Stored items:
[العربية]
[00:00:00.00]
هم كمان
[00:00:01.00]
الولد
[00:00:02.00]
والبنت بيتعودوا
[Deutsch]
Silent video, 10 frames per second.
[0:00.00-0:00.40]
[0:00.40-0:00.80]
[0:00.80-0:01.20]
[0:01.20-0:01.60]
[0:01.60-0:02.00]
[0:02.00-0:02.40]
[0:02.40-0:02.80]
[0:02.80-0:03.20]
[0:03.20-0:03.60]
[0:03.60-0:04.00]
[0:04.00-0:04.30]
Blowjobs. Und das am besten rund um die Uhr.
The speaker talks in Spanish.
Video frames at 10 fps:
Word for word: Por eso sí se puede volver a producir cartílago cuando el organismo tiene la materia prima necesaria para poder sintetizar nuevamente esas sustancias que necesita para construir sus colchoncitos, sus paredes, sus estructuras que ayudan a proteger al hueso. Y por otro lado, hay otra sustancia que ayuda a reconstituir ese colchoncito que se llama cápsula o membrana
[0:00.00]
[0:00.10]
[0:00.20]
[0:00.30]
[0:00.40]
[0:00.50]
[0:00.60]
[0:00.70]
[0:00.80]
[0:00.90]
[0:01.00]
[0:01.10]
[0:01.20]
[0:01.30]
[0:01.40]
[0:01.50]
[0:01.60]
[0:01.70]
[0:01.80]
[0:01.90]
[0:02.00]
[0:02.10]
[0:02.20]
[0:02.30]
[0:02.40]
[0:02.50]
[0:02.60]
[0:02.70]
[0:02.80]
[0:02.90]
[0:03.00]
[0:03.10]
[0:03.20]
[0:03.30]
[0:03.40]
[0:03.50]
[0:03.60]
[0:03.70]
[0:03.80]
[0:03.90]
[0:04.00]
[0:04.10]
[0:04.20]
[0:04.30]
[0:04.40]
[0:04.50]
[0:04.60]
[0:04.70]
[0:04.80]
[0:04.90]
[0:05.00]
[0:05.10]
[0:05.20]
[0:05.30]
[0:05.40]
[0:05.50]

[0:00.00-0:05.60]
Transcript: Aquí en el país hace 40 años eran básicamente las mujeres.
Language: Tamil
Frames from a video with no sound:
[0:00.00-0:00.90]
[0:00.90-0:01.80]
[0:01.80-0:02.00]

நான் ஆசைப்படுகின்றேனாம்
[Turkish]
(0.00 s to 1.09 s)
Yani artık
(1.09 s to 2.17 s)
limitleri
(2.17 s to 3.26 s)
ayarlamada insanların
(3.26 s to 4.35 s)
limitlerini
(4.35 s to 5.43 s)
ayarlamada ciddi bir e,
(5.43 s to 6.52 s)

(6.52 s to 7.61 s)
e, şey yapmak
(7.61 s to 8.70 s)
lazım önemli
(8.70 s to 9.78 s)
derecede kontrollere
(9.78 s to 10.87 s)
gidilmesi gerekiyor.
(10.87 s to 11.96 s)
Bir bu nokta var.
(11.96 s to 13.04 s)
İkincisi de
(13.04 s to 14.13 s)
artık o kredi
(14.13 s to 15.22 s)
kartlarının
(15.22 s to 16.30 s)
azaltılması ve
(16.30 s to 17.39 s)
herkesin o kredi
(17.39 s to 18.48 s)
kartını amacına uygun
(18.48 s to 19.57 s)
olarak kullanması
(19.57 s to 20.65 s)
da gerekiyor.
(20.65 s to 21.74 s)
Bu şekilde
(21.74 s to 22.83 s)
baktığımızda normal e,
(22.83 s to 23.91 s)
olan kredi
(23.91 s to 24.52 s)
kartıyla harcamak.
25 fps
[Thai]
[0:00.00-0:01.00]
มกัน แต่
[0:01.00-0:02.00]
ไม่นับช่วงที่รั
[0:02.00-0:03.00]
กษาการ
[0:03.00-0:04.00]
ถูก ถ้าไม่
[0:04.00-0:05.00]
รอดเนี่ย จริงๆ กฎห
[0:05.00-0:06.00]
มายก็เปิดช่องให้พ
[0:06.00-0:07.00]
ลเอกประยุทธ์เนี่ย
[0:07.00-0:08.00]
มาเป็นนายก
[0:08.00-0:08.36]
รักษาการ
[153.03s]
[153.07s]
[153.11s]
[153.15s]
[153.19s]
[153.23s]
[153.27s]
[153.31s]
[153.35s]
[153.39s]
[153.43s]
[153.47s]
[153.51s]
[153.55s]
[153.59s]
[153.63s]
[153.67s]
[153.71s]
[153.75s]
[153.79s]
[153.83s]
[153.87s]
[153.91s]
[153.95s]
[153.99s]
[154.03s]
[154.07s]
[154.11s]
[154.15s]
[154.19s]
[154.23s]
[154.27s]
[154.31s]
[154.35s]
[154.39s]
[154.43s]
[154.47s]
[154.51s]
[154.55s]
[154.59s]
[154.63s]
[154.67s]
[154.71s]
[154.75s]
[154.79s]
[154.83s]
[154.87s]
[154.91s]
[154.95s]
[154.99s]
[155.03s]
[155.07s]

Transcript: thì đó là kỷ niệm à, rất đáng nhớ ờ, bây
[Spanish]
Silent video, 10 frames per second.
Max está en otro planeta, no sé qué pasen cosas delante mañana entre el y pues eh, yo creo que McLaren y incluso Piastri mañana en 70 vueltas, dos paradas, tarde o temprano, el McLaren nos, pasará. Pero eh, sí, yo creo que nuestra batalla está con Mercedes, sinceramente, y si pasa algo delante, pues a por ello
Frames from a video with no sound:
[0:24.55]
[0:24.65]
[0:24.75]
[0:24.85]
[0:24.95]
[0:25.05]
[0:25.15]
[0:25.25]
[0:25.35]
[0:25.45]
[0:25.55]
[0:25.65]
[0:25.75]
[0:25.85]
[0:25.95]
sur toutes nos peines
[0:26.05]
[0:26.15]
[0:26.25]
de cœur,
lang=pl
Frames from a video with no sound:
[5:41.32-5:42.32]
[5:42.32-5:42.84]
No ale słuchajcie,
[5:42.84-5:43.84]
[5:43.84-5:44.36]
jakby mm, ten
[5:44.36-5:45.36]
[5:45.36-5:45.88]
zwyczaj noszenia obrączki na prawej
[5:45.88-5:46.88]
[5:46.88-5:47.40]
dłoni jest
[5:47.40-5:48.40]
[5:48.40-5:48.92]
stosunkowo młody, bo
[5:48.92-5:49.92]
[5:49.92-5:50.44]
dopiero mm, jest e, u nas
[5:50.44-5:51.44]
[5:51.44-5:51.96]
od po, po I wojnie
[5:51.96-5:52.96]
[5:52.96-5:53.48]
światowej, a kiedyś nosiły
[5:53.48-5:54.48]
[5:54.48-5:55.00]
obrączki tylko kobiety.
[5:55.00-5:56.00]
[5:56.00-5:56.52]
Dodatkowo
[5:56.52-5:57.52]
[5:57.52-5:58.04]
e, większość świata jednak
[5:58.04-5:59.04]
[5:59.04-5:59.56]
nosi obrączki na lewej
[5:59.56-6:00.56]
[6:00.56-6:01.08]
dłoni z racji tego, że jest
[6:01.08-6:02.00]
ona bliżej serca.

→ Aim of the exercise: Print each line of the data exactly. Keep all of it.

→ Solution to this task:
[العربية]
[00:00:00.00]
هم كمان
[00:00:01.00]
الولد
[00:00:02.00]
والبنت بيتعودوا
[Deutsch]
Silent video, 10 frames per second.
[0:00.00-0:00.40]
[0:00.40-0:00.80]
[0:00.80-0:01.20]
[0:01.20-0:01.60]
[0:01.60-0:02.00]
[0:02.00-0:02.40]
[0:02.40-0:02.80]
[0:02.80-0:03.20]
[0:03.20-0:03.60]
[0:03.60-0:04.00]
[0:04.00-0:04.30]
Blowjobs. Und das am besten rund um die Uhr.
The speaker talks in Spanish.
Video frames at 10 fps:
Word for word: Por eso sí se puede volver a producir cartílago cuando el organismo tiene la materia prima necesaria para poder sintetizar nuevamente esas sustancias que necesita para construir sus colchoncitos, sus paredes, sus estructuras que ayudan a proteger al hueso. Y por otro lado, hay otra sustancia que ayuda a reconstituir ese colchoncito que se llama cápsula o membrana
[0:00.00]
[0:00.10]
[0:00.20]
[0:00.30]
[0:00.40]
[0:00.50]
[0:00.60]
[0:00.70]
[0:00.80]
[0:00.90]
[0:01.00]
[0:01.10]
[0:01.20]
[0:01.30]
[0:01.40]
[0:01.50]
[0:01.60]
[0:01.70]
[0:01.80]
[0:01.90]
[0:02.00]
[0:02.10]
[0:02.20]
[0:02.30]
[0:02.40]
[0:02.50]
[0:02.60]
[0:02.70]
[0:02.80]
[0:02.90]
[0:03.00]
[0:03.10]
[0:03.20]
[0:03.30]
[0:03.40]
[0:03.50]
[0:03.60]
[0:03.70]
[0:03.80]
[0:03.90]
[0:04.00]
[0:04.10]
[0:04.20]
[0:04.30]
[0:04.40]
[0:04.50]
[0:04.60]
[0:04.70]
[0:04.80]
[0:04.90]
[0:05.00]
[0:05.10]
[0:05.20]
[0:05.30]
[0:05.40]
[0:05.50]

[0:00.00-0:05.60]
Transcript: Aquí en el país hace 40 años eran básicamente las mujeres.
Language: Tamil
Frames from a video with no sound:
[0:00.00-0:00.90]
[0:00.90-0:01.80]
[0:01.80-0:02.00]

நான் ஆசைப்படுகின்றேனாம்
[Turkish]
(0.00 s to 1.09 s)
Yani artık
(1.09 s to 2.17 s)
limitleri
(2.17 s to 3.26 s)
ayarlamada insanların
(3.26 s to 4.35 s)
limitlerini
(4.35 s to 5.43 s)
ayarlamada ciddi bir e,
(5.43 s to 6.52 s)

(6.52 s to 7.61 s)
e, şey yapmak
(7.61 s to 8.70 s)
lazım önemli
(8.70 s to 9.78 s)
derecede kontrollere
(9.78 s to 10.87 s)
gidilmesi gerekiyor.
(10.87 s to 11.96 s)
Bir bu nokta var.
(11.96 s to 13.04 s)
İkincisi de
(13.04 s to 14.13 s)
artık o kredi
(14.13 s to 15.22 s)
kartlarının
(15.22 s to 16.30 s)
azaltılması ve
(16.30 s to 17.39 s)
herkesin o kredi
(17.39 s to 18.48 s)
kartını amacına uygun
(18.48 s to 19.57 s)
olarak kullanması
(19.57 s to 20.65 s)
da gerekiyor.
(20.65 s to 21.74 s)
Bu şekilde
(21.74 s to 22.83 s)
baktığımızda normal e,
(22.83 s to 23.91 s)
olan kredi
(23.91 s to 24.52 s)
kartıyla harcamak.
25 fps
[Thai]
[0:00.00-0:01.00]
มกัน แต่
[0:01.00-0:02.00]
ไม่นับช่วงที่รั
[0:02.00-0:03.00]
กษาการ
[0:03.00-0:04.00]
ถูก ถ้าไม่
[0:04.00-0:05.00]
รอดเนี่ย จริงๆ กฎห
[0:05.00-0:06.00]
มายก็เปิดช่องให้พ
[0:06.00-0:07.00]
ลเอกประยุทธ์เนี่ย
[0:07.00-0:08.00]
มาเป็นนายก
[0:08.00-0:08.36]
รักษาการ
[153.03s]
[153.07s]
[153.11s]
[153.15s]
[153.19s]
[153.23s]
[153.27s]
[153.31s]
[153.35s]
[153.39s]
[153.43s]
[153.47s]
[153.51s]
[153.55s]
[153.59s]
[153.63s]
[153.67s]
[153.71s]
[153.75s]
[153.79s]
[153.83s]
[153.87s]
[153.91s]
[153.95s]
[153.99s]
[154.03s]
[154.07s]
[154.11s]
[154.15s]
[154.19s]
[154.23s]
[154.27s]
[154.31s]
[154.35s]
[154.39s]
[154.43s]
[154.47s]
[154.51s]
[154.55s]
[154.59s]
[154.63s]
[154.67s]
[154.71s]
[154.75s]
[154.79s]
[154.83s]
[154.87s]
[154.91s]
[154.95s]
[154.99s]
[155.03s]
[155.07s]

Transcript: thì đó là kỷ niệm à, rất đáng nhớ ờ, bây
[Spanish]
Silent video, 10 frames per second.
Max está en otro planeta, no sé qué pasen cosas delante mañana entre el y pues eh, yo creo que McLaren y incluso Piastri mañana en 70 vueltas, dos paradas, tarde o temprano, el McLaren nos, pasará. Pero eh, sí, yo creo que nuestra batalla está con Mercedes, sinceramente, y si pasa algo delante, pues a por ello
Frames from a video with no sound:
[0:24.55]
[0:24.65]
[0:24.75]
[0:24.85]
[0:24.95]
[0:25.05]
[0:25.15]
[0:25.25]
[0:25.35]
[0:25.45]
[0:25.55]
[0:25.65]
[0:25.75]
[0:25.85]
[0:25.95]
sur toutes nos peines
[0:26.05]
[0:26.15]
[0:26.25]
de cœur,
lang=pl
Frames from a video with no sound:
[5:41.32-5:42.32]
[5:42.32-5:42.84]
No ale słuchajcie,
[5:42.84-5:43.84]
[5:43.84-5:44.36]
jakby mm, ten
[5:44.36-5:45.36]
[5:45.36-5:45.88]
zwyczaj noszenia obrączki na prawej
[5:45.88-5:46.88]
[5:46.88-5:47.40]
dłoni jest
[5:47.40-5:48.40]
[5:48.40-5:48.92]
stosunkowo młody, bo
[5:48.92-5:49.92]
[5:49.92-5:50.44]
dopiero mm, jest e, u nas
[5:50.44-5:51.44]
[5:51.44-5:51.96]
od po, po I wojnie
[5:51.96-5:52.96]
[5:52.96-5:53.48]
światowej, a kiedyś nosiły
[5:53.48-5:54.48]
[5:54.48-5:55.00]
obrączki tylko kobiety.
[5:55.00-5:56.00]
[5:56.00-5:56.52]
Dodatkowo
[5:56.52-5:57.52]
[5:57.52-5:58.04]
e, większość świata jednak
[5:58.04-5:59.04]
[5:59.04-5:59.56]
nosi obrączki na lewej
[5:59.56-6:00.56]
[6:00.56-6:01.08]
dłoni z racji tego, że jest
[6:01.08-6:02.00]
ona bliżej serca.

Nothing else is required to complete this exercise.